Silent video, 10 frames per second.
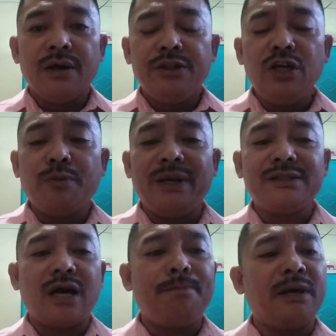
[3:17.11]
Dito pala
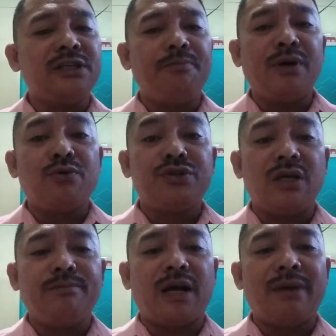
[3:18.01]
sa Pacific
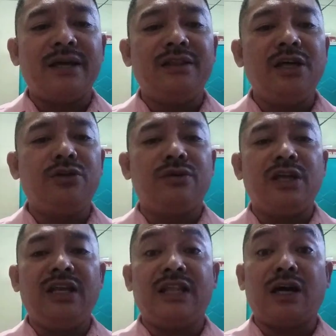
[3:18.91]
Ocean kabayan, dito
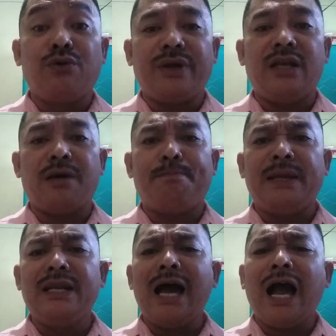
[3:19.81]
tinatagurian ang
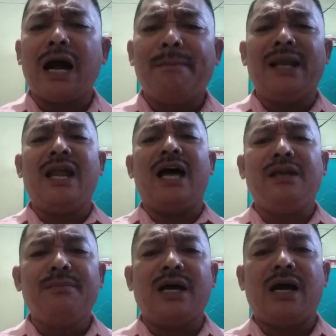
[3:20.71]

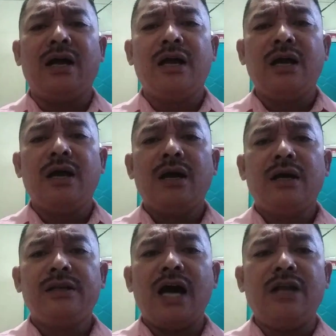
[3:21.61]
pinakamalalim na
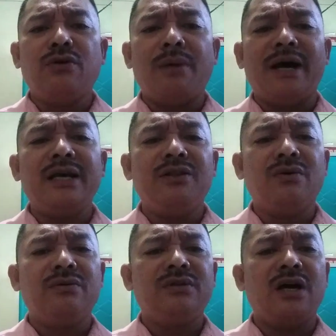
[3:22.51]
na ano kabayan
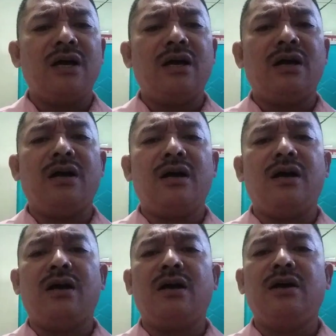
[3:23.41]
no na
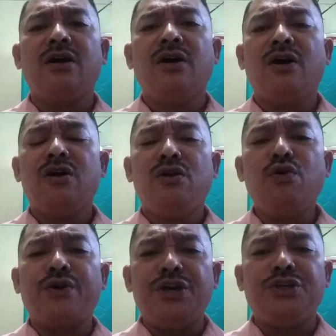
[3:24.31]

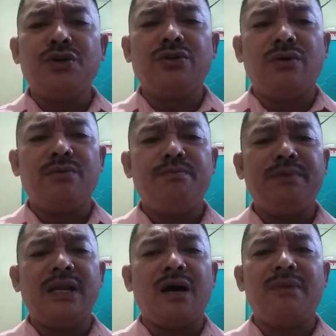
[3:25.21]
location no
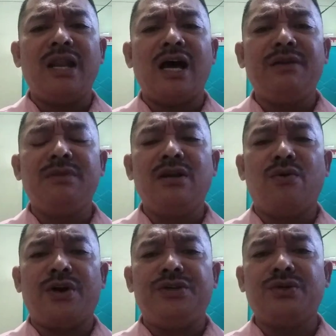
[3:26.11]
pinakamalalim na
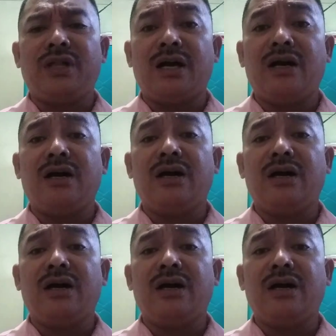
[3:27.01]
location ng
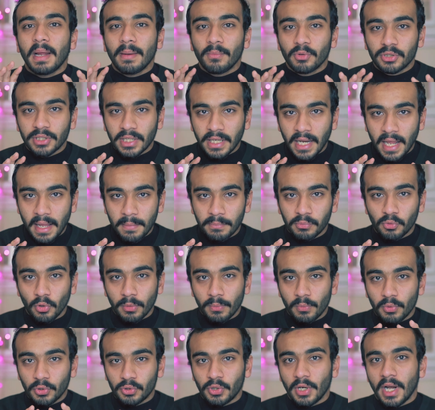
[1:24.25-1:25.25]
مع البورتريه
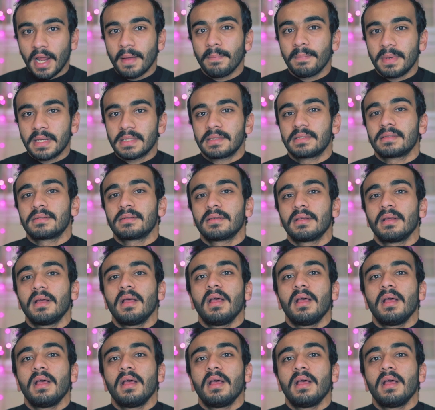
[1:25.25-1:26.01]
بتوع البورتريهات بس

-- -- --

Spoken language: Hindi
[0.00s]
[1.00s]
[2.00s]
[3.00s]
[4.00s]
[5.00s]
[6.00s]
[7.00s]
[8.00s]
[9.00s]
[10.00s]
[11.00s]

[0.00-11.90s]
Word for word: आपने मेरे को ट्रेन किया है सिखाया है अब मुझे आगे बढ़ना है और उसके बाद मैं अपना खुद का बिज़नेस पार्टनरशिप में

-- -- --

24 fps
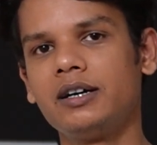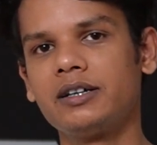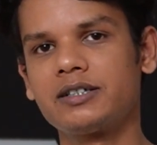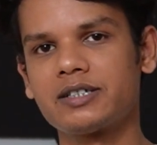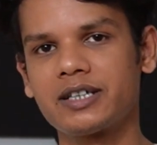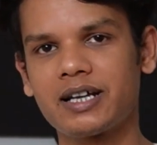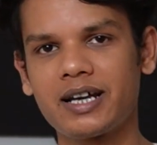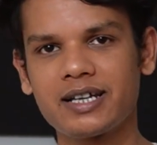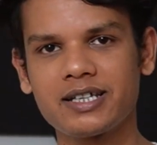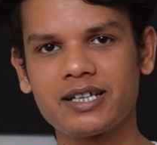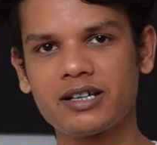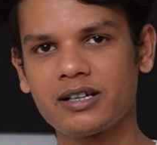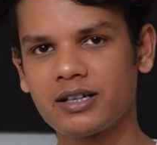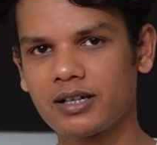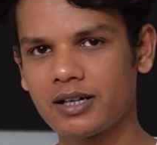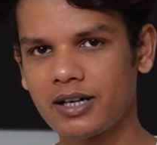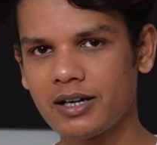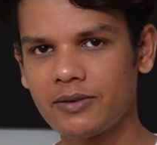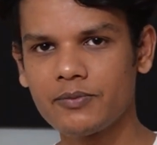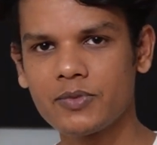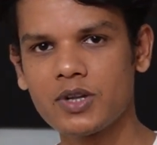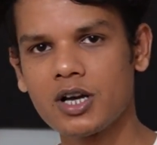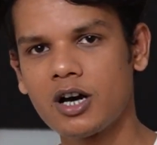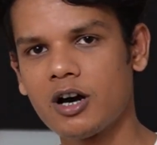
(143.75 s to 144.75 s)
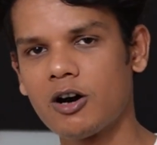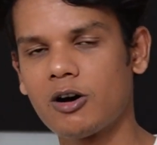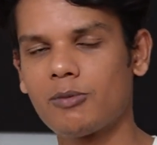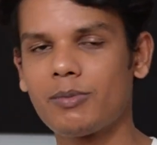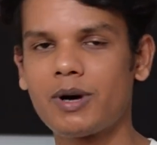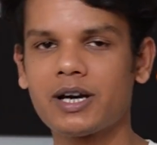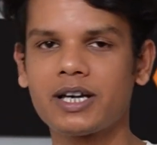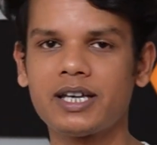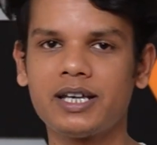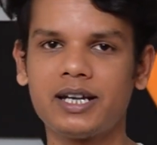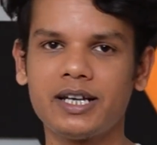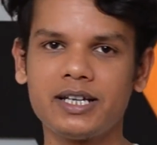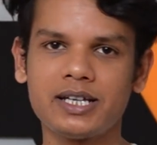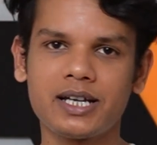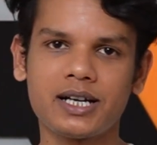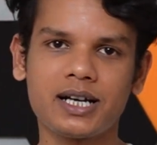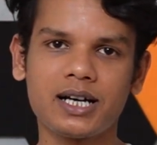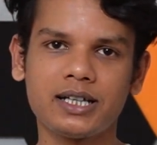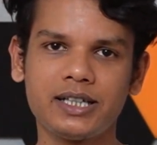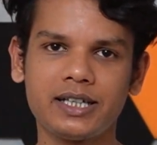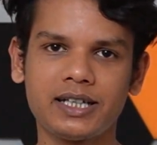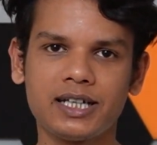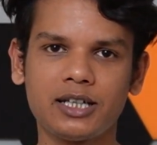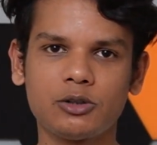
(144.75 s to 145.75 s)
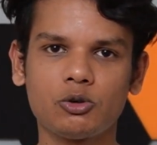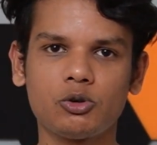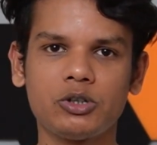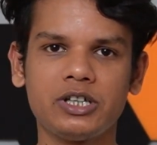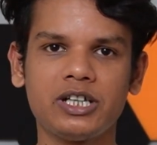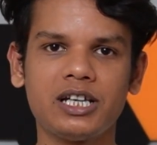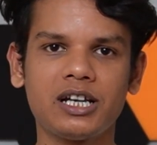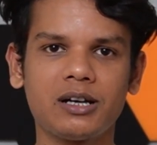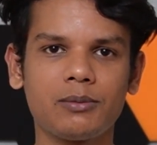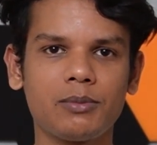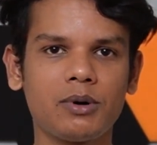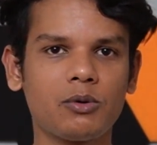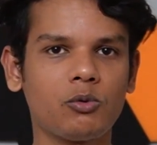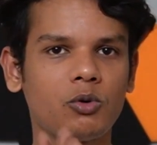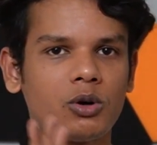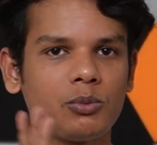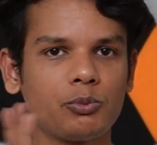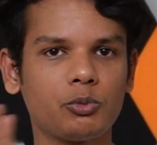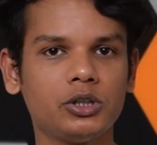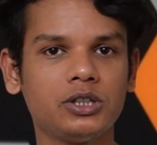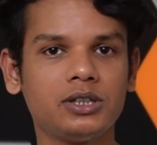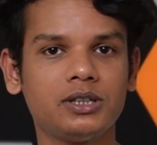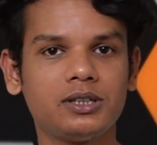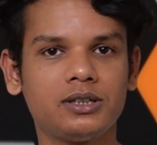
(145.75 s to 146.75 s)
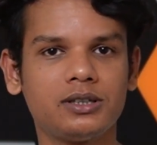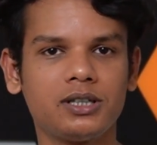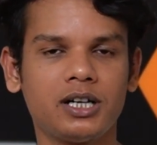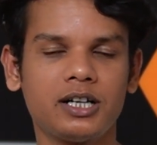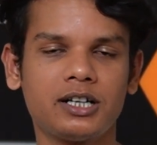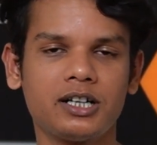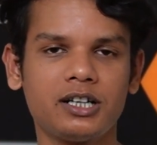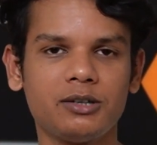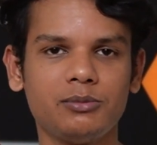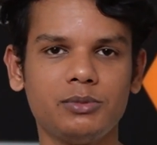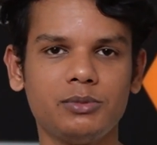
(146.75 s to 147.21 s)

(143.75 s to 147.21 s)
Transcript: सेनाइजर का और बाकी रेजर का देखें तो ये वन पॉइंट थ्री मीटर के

-- -- --

WORK TASK: Beginning with the line above that contains "Spoken language: Hindi", copy each line exactly up to and including the line that contains "Word for word: आपने", and go no further.

ANSWER TO THIS TASK:
Spoken language: Hindi
[0.00s]
[1.00s]
[2.00s]
[3.00s]
[4.00s]
[5.00s]
[6.00s]
[7.00s]
[8.00s]
[9.00s]
[10.00s]
[11.00s]

[0.00-11.90s]
Word for word: आपने मेरे को ट्रेन किया है सिखाया है अब मुझे आगे बढ़ना है और उसके बाद मैं अपना खुद का बिज़नेस पार्टनरशिप में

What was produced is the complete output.